Without including any pictures, write out the data below exactly.

GIVEN RECORDS below:

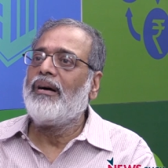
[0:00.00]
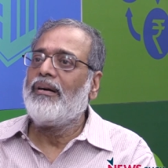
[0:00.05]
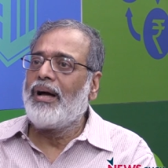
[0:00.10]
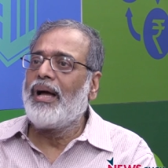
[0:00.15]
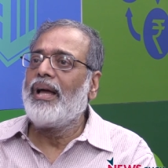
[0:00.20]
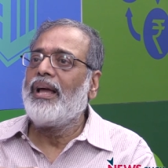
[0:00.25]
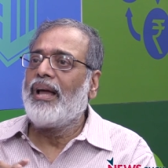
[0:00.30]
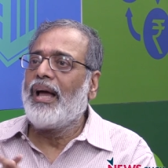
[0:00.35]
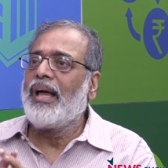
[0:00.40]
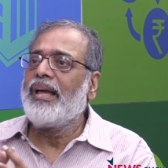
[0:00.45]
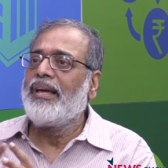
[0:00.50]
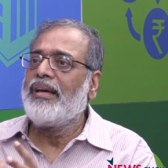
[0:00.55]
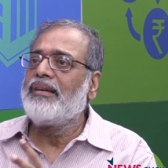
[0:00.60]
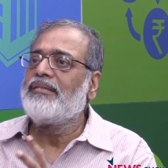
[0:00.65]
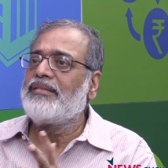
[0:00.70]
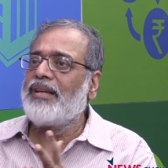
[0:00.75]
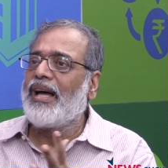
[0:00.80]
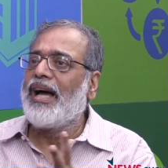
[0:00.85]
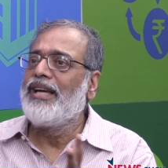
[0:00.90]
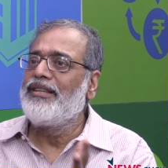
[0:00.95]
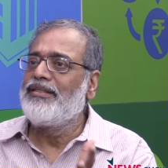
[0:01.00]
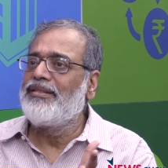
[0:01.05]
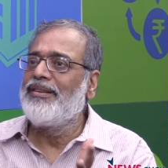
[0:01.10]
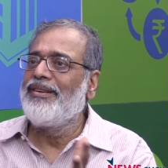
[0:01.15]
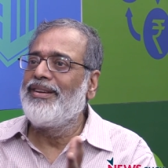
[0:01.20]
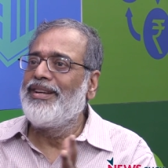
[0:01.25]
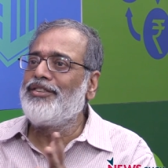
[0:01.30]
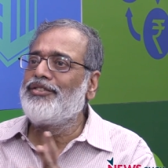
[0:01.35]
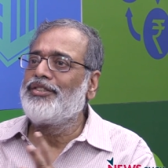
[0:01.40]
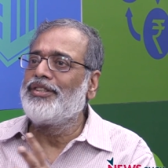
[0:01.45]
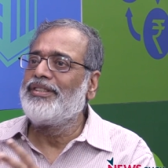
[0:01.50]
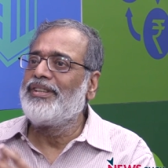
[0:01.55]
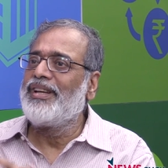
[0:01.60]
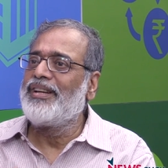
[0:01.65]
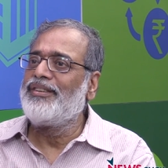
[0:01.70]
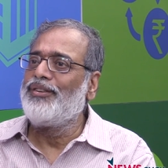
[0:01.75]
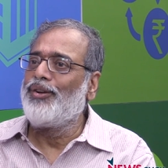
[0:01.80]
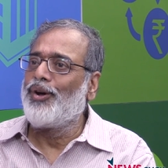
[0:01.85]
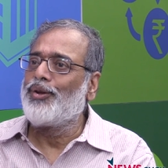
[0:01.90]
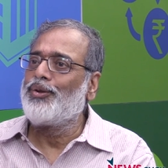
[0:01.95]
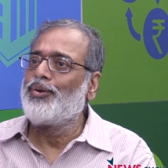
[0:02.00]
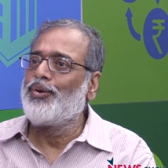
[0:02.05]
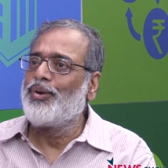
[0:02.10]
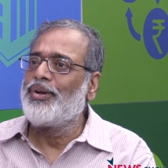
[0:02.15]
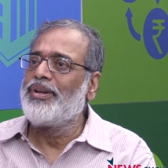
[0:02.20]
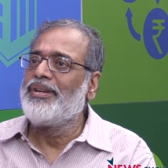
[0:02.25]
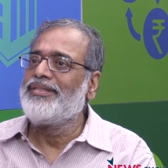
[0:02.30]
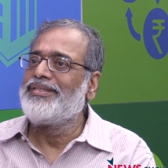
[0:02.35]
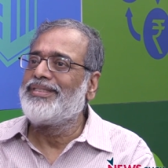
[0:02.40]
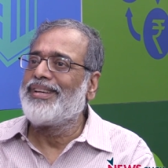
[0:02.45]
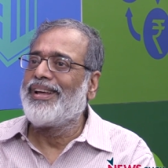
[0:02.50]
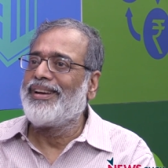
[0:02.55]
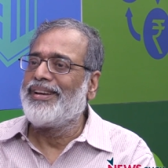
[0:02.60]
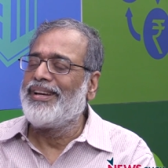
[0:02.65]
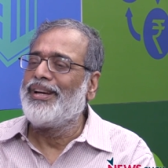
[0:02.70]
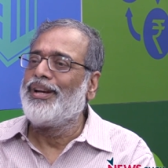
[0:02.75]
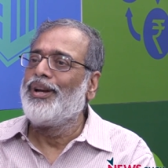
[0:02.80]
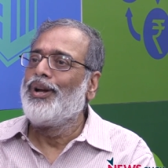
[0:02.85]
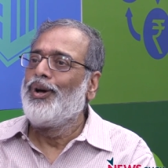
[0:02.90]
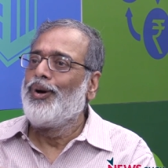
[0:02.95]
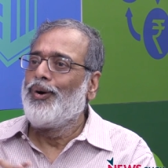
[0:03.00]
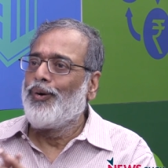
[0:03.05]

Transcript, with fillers: I, I, guess isolation that North Koreans are in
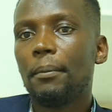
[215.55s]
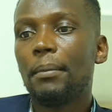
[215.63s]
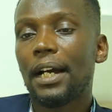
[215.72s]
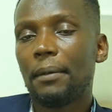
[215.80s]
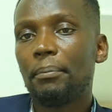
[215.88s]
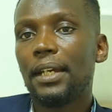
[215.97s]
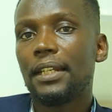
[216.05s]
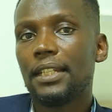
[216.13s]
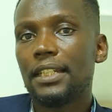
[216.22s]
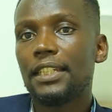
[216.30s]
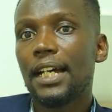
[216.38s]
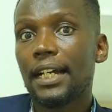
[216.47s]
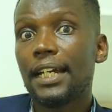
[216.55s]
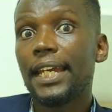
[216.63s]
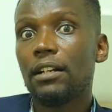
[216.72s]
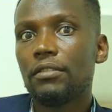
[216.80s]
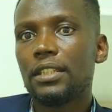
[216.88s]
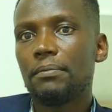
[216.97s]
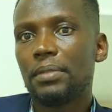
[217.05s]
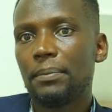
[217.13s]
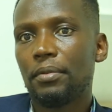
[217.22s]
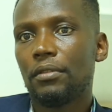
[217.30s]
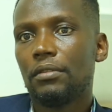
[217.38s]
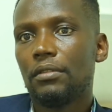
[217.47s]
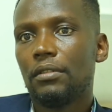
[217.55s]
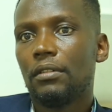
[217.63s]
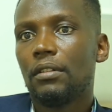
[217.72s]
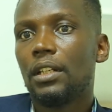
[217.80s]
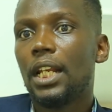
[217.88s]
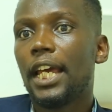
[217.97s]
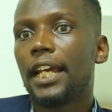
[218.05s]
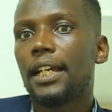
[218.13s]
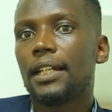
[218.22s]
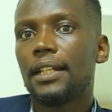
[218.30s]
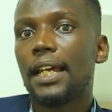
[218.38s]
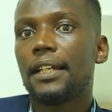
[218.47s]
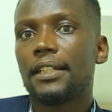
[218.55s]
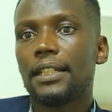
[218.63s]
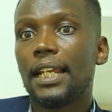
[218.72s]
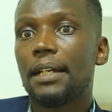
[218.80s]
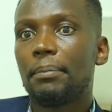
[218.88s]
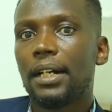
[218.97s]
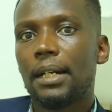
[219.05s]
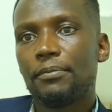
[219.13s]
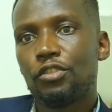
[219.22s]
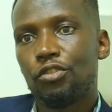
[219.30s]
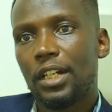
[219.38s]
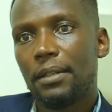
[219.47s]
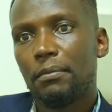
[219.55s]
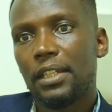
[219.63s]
back pain in young healthy people like perhaps you and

End of GIVEN RECORDS.

* _PROBLEM SOLUTION_:
[0:00.00]
[0:00.05]
[0:00.10]
[0:00.15]
[0:00.20]
[0:00.25]
[0:00.30]
[0:00.35]
[0:00.40]
[0:00.45]
[0:00.50]
[0:00.55]
[0:00.60]
[0:00.65]
[0:00.70]
[0:00.75]
[0:00.80]
[0:00.85]
[0:00.90]
[0:00.95]
[0:01.00]
[0:01.05]
[0:01.10]
[0:01.15]
[0:01.20]
[0:01.25]
[0:01.30]
[0:01.35]
[0:01.40]
[0:01.45]
[0:01.50]
[0:01.55]
[0:01.60]
[0:01.65]
[0:01.70]
[0:01.75]
[0:01.80]
[0:01.85]
[0:01.90]
[0:01.95]
[0:02.00]
[0:02.05]
[0:02.10]
[0:02.15]
[0:02.20]
[0:02.25]
[0:02.30]
[0:02.35]
[0:02.40]
[0:02.45]
[0:02.50]
[0:02.55]
[0:02.60]
[0:02.65]
[0:02.70]
[0:02.75]
[0:02.80]
[0:02.85]
[0:02.90]
[0:02.95]
[0:03.00]
[0:03.05]

Transcript, with fillers: I, I, guess isolation that North Koreans are in
[215.55s]
[215.63s]
[215.72s]
[215.80s]
[215.88s]
[215.97s]
[216.05s]
[216.13s]
[216.22s]
[216.30s]
[216.38s]
[216.47s]
[216.55s]
[216.63s]
[216.72s]
[216.80s]
[216.88s]
[216.97s]
[217.05s]
[217.13s]
[217.22s]
[217.30s]
[217.38s]
[217.47s]
[217.55s]
[217.63s]
[217.72s]
[217.80s]
[217.88s]
[217.97s]
[218.05s]
[218.13s]
[218.22s]
[218.30s]
[218.38s]
[218.47s]
[218.55s]
[218.63s]
[218.72s]
[218.80s]
[218.88s]
[218.97s]
[219.05s]
[219.13s]
[219.22s]
[219.30s]
[219.38s]
[219.47s]
[219.55s]
[219.63s]
back pain in young healthy people like perhaps you and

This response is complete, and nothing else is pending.